The truth about the quality of care provided by some private hospitals has been well documented: “Investor-owned hospitals have higher costs, despite spending less on clinical personnel than non-profit facilities. Death rates and postoperative complication rates are also higher at investor-owned hospitals, and nurse staffing levels are lower. Investor owned health maintenance organizations have worse quality scores and spend less on care and more on administration and profits than not-for-profit plans” (Harrington et al. 2001).

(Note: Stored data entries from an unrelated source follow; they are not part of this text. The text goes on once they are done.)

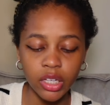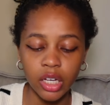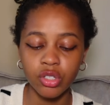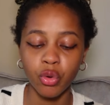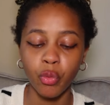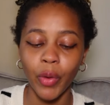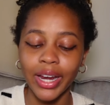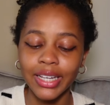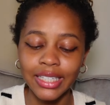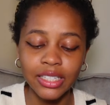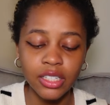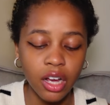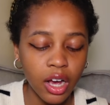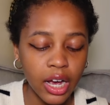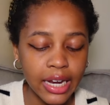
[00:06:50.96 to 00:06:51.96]
So waiting is
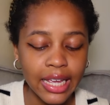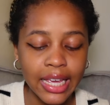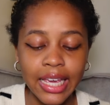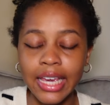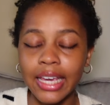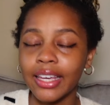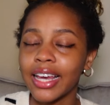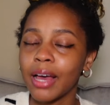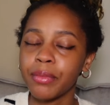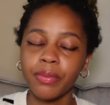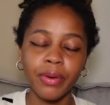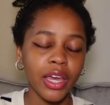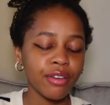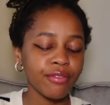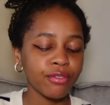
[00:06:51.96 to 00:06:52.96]
hard, it can be
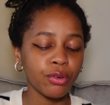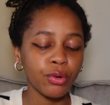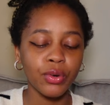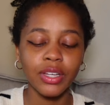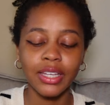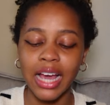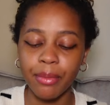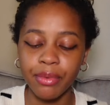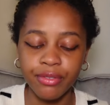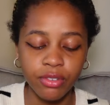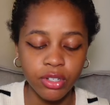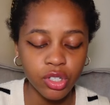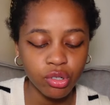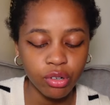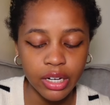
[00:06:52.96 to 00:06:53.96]
painful, it can be
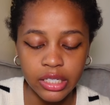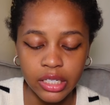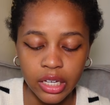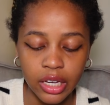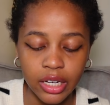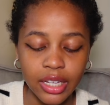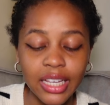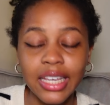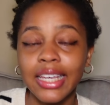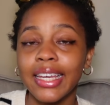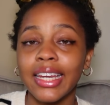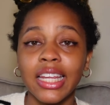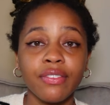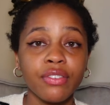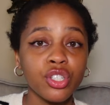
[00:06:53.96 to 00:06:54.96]
frustrating, it
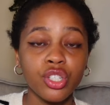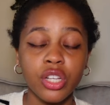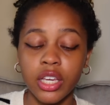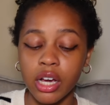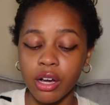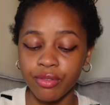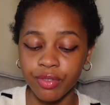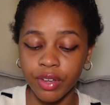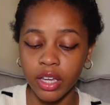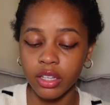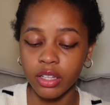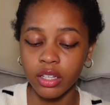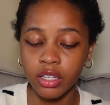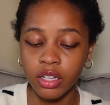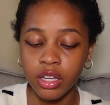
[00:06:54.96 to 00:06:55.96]
can even shake our
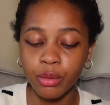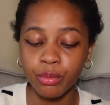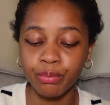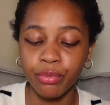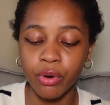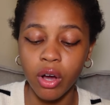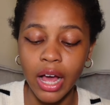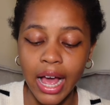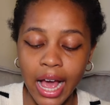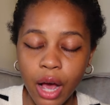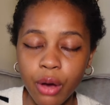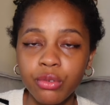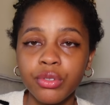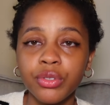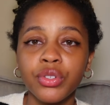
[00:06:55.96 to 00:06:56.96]
faith. But
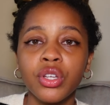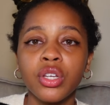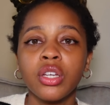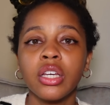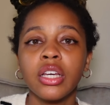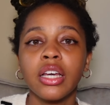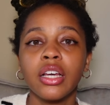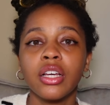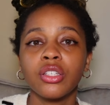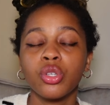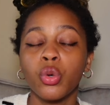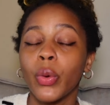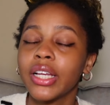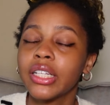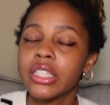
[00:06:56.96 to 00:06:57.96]
how? So
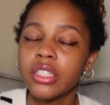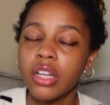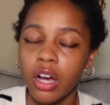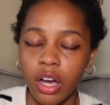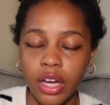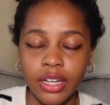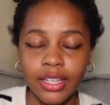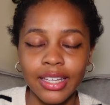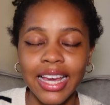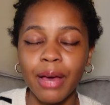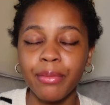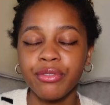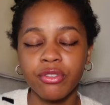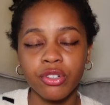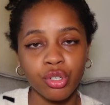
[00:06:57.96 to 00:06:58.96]
waiting is hard, it can
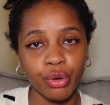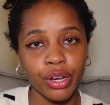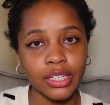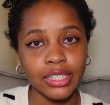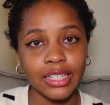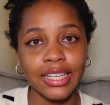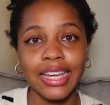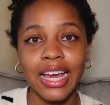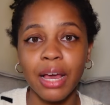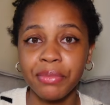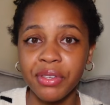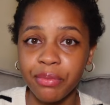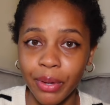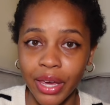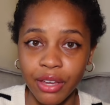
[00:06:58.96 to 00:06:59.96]
be frustrating, it can
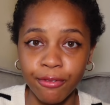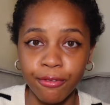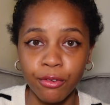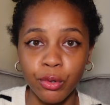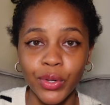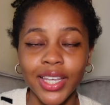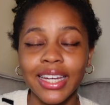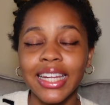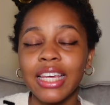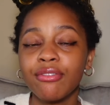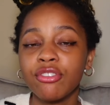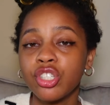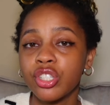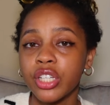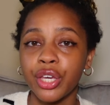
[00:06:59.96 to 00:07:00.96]
be painful, it can
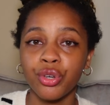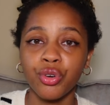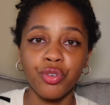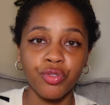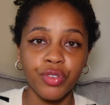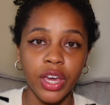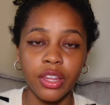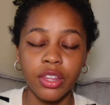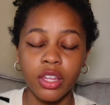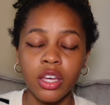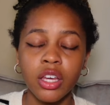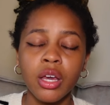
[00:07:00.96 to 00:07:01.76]
even shake your faith.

Then, why the much repeated myth that care in a private hospital is necessarily superior to that given in a public facility?

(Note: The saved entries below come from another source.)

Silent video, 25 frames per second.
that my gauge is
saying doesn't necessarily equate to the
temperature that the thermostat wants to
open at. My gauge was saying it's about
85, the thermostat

The Free Market Libertarian perspective is interesting on paper. You open everything up to private enterprise with no Government involvement and the nature and competition of the market forces the highest quality of care and the lowest costs. Their only motivation is being the best, because that’s what sells. They argue the involvement of the Government creates artificial monopolies as they play favoritism with regulation and contracts, whether through incompetence or back-hand deals. They’re not necessarily wrong.
The trouble is the Free Market Libertarian ideology is a pipe dream. The Conservatives selling off public institutions because the national books are in the red, is not a positive step towards the Free Market, it’s the very opposite. It’s corporate socialism, handouts and benefits for a select few corporate cronies. The NHS is not going to be opened up to the free market…what market? Unless there is a truly free market across the board, there will always be artificial factors at play. NHS contracts are going to be carefully handed to private firms and incompetently regulated, with artificially inflated pricing and substandard care. The reality right now is that private health-care in Britain does not have a good track record and there’s no reason to think it will improve.
3,000 sick children at the BMI owned Mount Alvernia Hospital in Guidford, were found to be left in the care of untrained staff, when the Quality Care Commission (CQC) made unannounced inspections (December 2012, January 2013). “Staff were untrained and had very limited experience of caring for sick and post operative children. The hospital management team were dismissive of concerns and blocked action to improve the situation,” the CQC report said; adding that correspondence between nurses and managers “showed that the hospital management were made aware that the use of untrained staff was putting patients at risk and contravened all published guidance.” It can be added that the QCQ report also highlighted a surgeon refusing to let women patients have chaperones during intimate examinations. Another did not wash his hands between patients. A consultant sedated patients and left them without adequately trained staff to look after them. The same consultant would talk on the phone during surgery! – beats driving whilst doing so! One patient had a nerve block on the wrong side of his body! Resuscitation team members had failed to attend emergency calls.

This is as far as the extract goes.